Dataset items:
__________

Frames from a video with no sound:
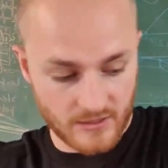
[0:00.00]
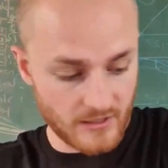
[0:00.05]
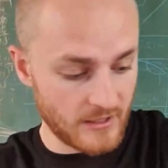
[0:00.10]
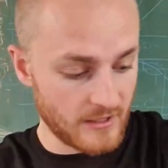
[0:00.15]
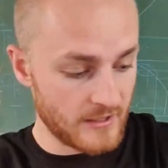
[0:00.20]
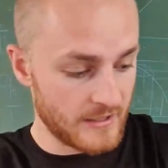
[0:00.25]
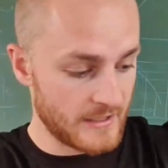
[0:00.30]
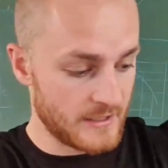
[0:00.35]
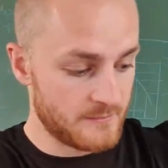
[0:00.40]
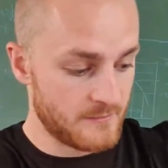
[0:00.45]

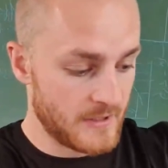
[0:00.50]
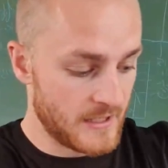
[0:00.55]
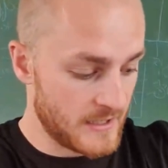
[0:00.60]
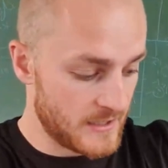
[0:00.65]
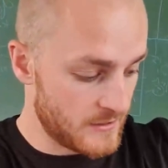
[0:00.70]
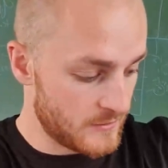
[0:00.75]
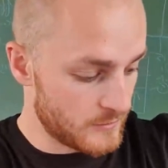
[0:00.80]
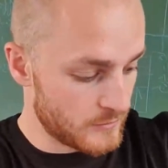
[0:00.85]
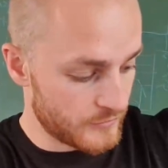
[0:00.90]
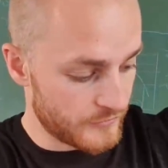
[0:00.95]
and it
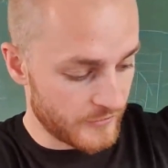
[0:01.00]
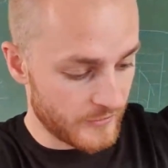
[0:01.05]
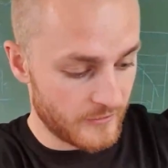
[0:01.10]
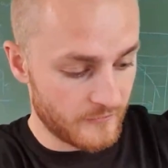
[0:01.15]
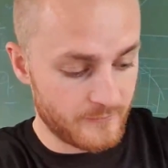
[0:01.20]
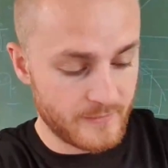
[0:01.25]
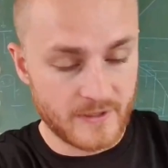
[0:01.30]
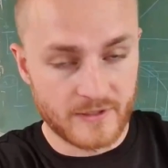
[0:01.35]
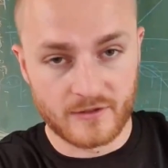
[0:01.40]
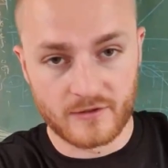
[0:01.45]
may also
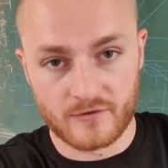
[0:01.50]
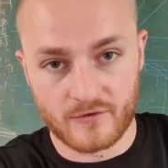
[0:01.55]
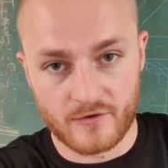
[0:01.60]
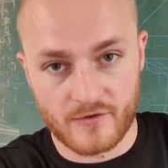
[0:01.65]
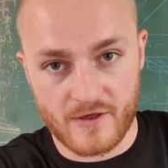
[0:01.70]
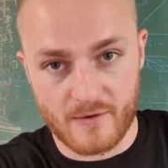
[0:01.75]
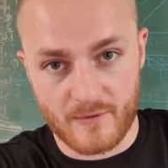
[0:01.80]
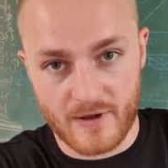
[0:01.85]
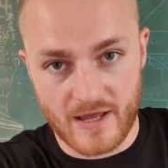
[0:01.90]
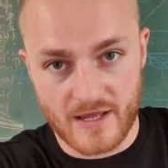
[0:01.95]
have been
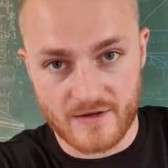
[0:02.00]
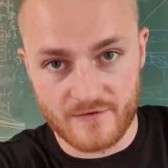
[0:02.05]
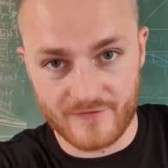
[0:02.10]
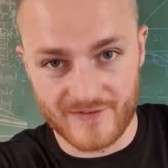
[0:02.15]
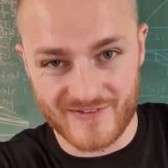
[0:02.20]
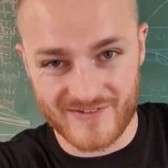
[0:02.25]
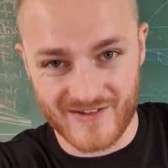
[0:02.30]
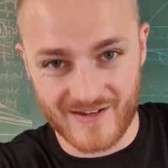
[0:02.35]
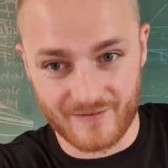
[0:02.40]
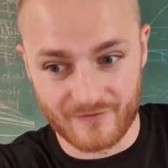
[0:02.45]
that there were
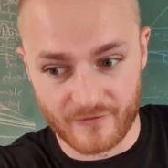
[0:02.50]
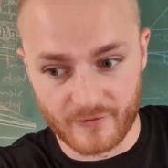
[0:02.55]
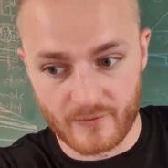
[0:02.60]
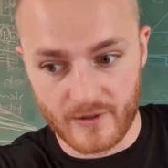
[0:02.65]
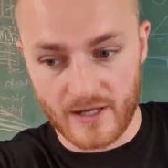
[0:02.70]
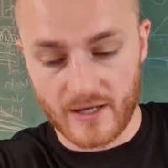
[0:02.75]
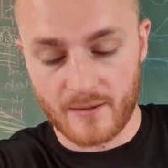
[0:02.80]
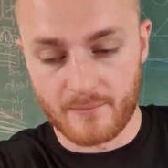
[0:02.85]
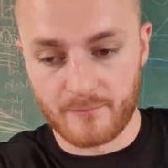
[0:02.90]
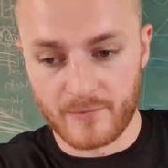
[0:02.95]
aphids
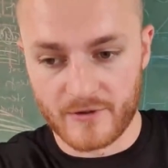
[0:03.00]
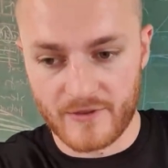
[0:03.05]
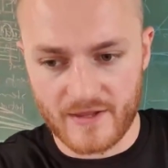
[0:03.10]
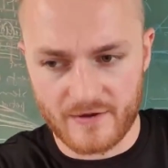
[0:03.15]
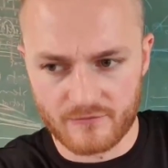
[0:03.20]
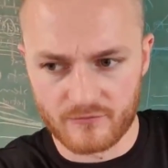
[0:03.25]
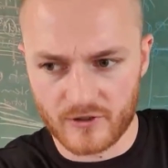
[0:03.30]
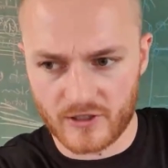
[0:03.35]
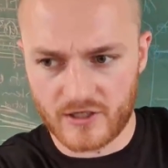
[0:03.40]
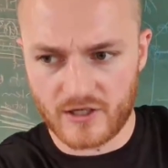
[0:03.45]
everywhere, but
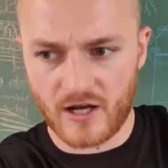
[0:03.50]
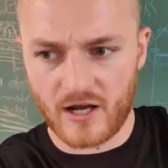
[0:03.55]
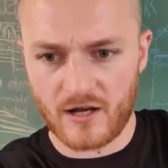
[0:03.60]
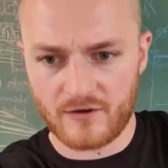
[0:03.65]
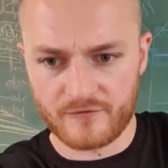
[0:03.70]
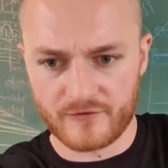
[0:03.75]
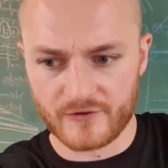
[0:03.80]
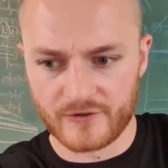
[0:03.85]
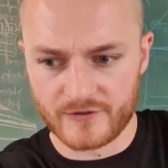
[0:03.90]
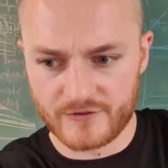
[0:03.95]
they
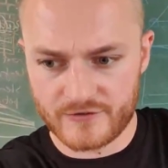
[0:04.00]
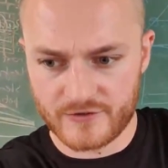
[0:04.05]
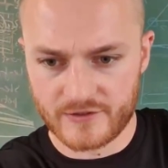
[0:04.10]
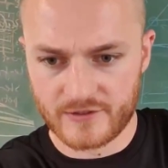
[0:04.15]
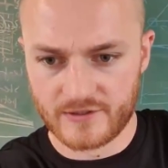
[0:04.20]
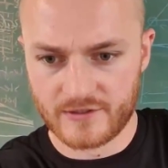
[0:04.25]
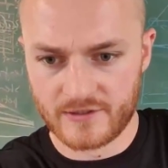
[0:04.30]
recovered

__________

### TASK STATEMENT
Set down the entries above exactly; no pictures belong in the copy.

### SOLUTION TO THE EXERCISE
Frames from a video with no sound:
[0:00.00]
[0:00.05]
[0:00.10]
[0:00.15]
[0:00.20]
[0:00.25]
[0:00.30]
[0:00.35]
[0:00.40]
[0:00.45]

[0:00.50]
[0:00.55]
[0:00.60]
[0:00.65]
[0:00.70]
[0:00.75]
[0:00.80]
[0:00.85]
[0:00.90]
[0:00.95]
and it
[0:01.00]
[0:01.05]
[0:01.10]
[0:01.15]
[0:01.20]
[0:01.25]
[0:01.30]
[0:01.35]
[0:01.40]
[0:01.45]
may also
[0:01.50]
[0:01.55]
[0:01.60]
[0:01.65]
[0:01.70]
[0:01.75]
[0:01.80]
[0:01.85]
[0:01.90]
[0:01.95]
have been
[0:02.00]
[0:02.05]
[0:02.10]
[0:02.15]
[0:02.20]
[0:02.25]
[0:02.30]
[0:02.35]
[0:02.40]
[0:02.45]
that there were
[0:02.50]
[0:02.55]
[0:02.60]
[0:02.65]
[0:02.70]
[0:02.75]
[0:02.80]
[0:02.85]
[0:02.90]
[0:02.95]
aphids
[0:03.00]
[0:03.05]
[0:03.10]
[0:03.15]
[0:03.20]
[0:03.25]
[0:03.30]
[0:03.35]
[0:03.40]
[0:03.45]
everywhere, but
[0:03.50]
[0:03.55]
[0:03.60]
[0:03.65]
[0:03.70]
[0:03.75]
[0:03.80]
[0:03.85]
[0:03.90]
[0:03.95]
they
[0:04.00]
[0:04.05]
[0:04.10]
[0:04.15]
[0:04.20]
[0:04.25]
[0:04.30]
recovered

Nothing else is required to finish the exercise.